The practice of rounding an employee’s time up or down to the nearest interval is widespread. It offers employers the convenience of using round numbers to determine the number of hours worked, simplifying the calculation of how much an employee is owed. It is also, per a recent California Court of Appeal decision, illegal. See Woodworth v. Loma Linda Univ. Med. Ctr., 93 Cal. App. 5th 1038, 1058 (2023). Woodworth is not the first word on the legality of rounding time in California, and it will not be the last. But it is yet another cautionary tale for Golden State employers. Woodworth not onlydeclares rounding unlawful if an employer can and does capture the exact amount of time an employee worked but also imposes this rule retroactively despite California law previously allowing such rounding. In California, rounding is likely on borrowed time.
California Courts Previously Endorsed Rounding…
For the better part of a decade, rounding was generally understood to be lawful under the Court of Appeal’s decision in See’s Candy Shops, Inc. v. Superior Court, 210 Cal. App. 4th 889, 901 (2012). Borrowing from rules interpreting the federal Fair Labor Standards Act, the See’s Candy Court held that rounding employees’ time is permissible so long as it does not, in the aggregate, result in employees being undercompensated. Most commonly, this can occur when an employer only rounds time down. Outside of those circumstances, however, California law did not forbid an employer’s facially neutral rounding policy.

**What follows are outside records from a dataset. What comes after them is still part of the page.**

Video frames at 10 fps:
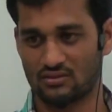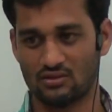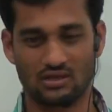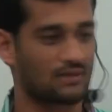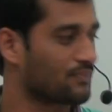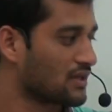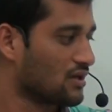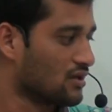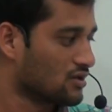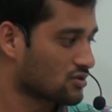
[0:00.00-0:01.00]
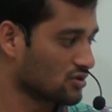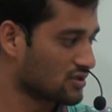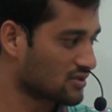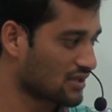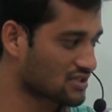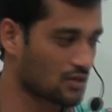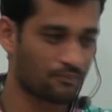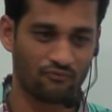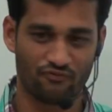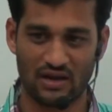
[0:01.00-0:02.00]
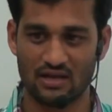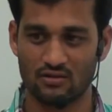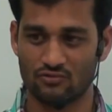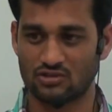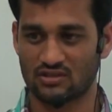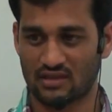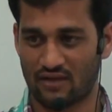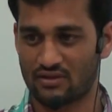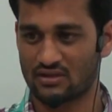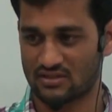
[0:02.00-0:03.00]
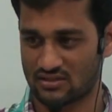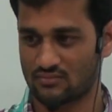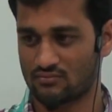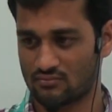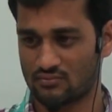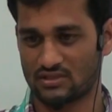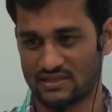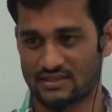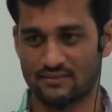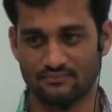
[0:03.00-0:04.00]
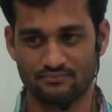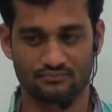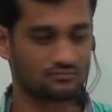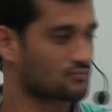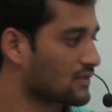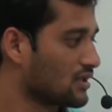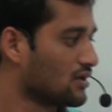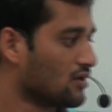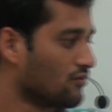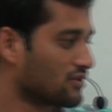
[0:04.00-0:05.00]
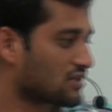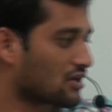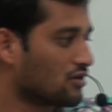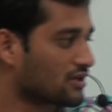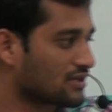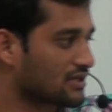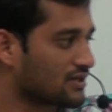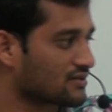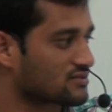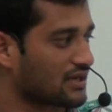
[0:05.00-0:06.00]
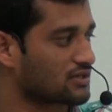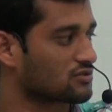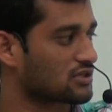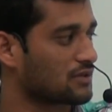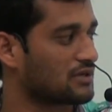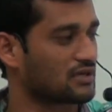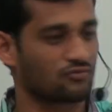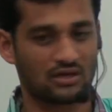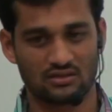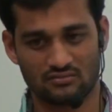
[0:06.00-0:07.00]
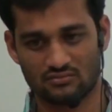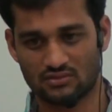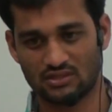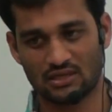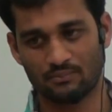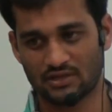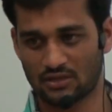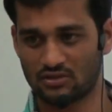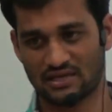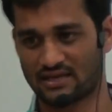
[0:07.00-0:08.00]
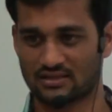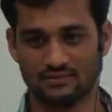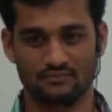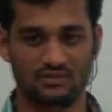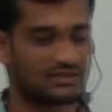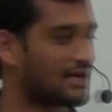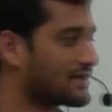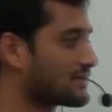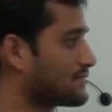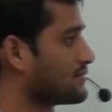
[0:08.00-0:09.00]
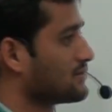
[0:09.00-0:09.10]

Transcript: Okay, so this is actually file which is having data. Once you are loading that, it is trying to keep that in what? E M P table directly directory.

The California Supreme Court’s decision in Donohue v. AMN Services, LLC, 11 Cal. 5th 58 (2021), hinted that change was afoot. Donohue confronted the legality of rounding in the context of meal periods, which by law must last “not less than 30 minutes.” The high court ultimately prohibited rounding time for meal breaks, reasoning that “[g]iven the relatively short length of a 30-minute meal period, the potential incursion that might result from rounding is significant.” Donohue, 11 Cal. 5th at 68.
Conceptually, that logic does not automatically extend to an employee’s entire workday, which might involve a shift of eight hours or more. And Donohue made clear that it was not addressing the legality of rounding writ large. But while it did not purport to outlaw rounding entirely, it did question the underlying policy basis for rounding, namely the supposed efficiencies gained by not recording time and calculating pay in such fine increments. Id. at 73. In the era of electronic timekeeping systems that can record time punches to the nearest minute or second, “it is not clear what efficiencies were gained” by rounding as opposed to simply recording and paying for all time worked. Id. at 74. Without saying so directly, Donohue provided a roadmap for undercutting the rule of See’s Candy.
…Until They Didn’t
Woodworth was not the first Court of Appeal to take the hint from Donohue. A different panel of the Court of Appeal held in 2022 that rounding is categorically prohibited “if an employer…can capture and has captured the exact amount of time an employee has worked during a shift[.]” Camp v. Home Depot U.S.A., Inc., 84 Cal. App. 5th 638, 660 (2022). Recognizing that this holding was a departure from See’s Candy, the Camp Court invited the California Supreme Court to resolve this split. The California Supreme Court has accepted Camp for review and is expected to issue a decision.
In the meantime, Woodworth recently joined with Camp in rejecting See’s Candy. It espouses the same rule that if an employer can and has captured the correct amount of time worked—as the employer in Woodworth did—it cannot thereafter take the “extra step” of rounding that time. Woodworth, 93 Cal. App. 5th at 1056. Doing so, in the Court’s view, conferred no efficiency benefits on the employer since it could easily have paid the employee the precise amount.
Presenting a further challenge for California employers, Woodworth concludes that this rule applies retroactively. For years, employers throughout the state have applied facially neutral rounding policies in reliance on the rule in See’s Candy. It is hard to argue that their reliance was unreasonable: until last year’s Camp decision, See’s Candy was the only published California addressing rounding of time worked by an employee, and it explicitly authorized such a policy as long as it did not systematically undercompensate employees. Nonetheless, in Woodworth’s judgment, this reliance was insufficient to dislodge “the general rule of retroactivity.” Woodworth, 93 Cal. App. 5th at 1058. For employers, strict adherence to California’s labyrinth of employment laws, regulations, wage orders, caselaw, and regulatory guidance may not be enough to guarantee safe harbor.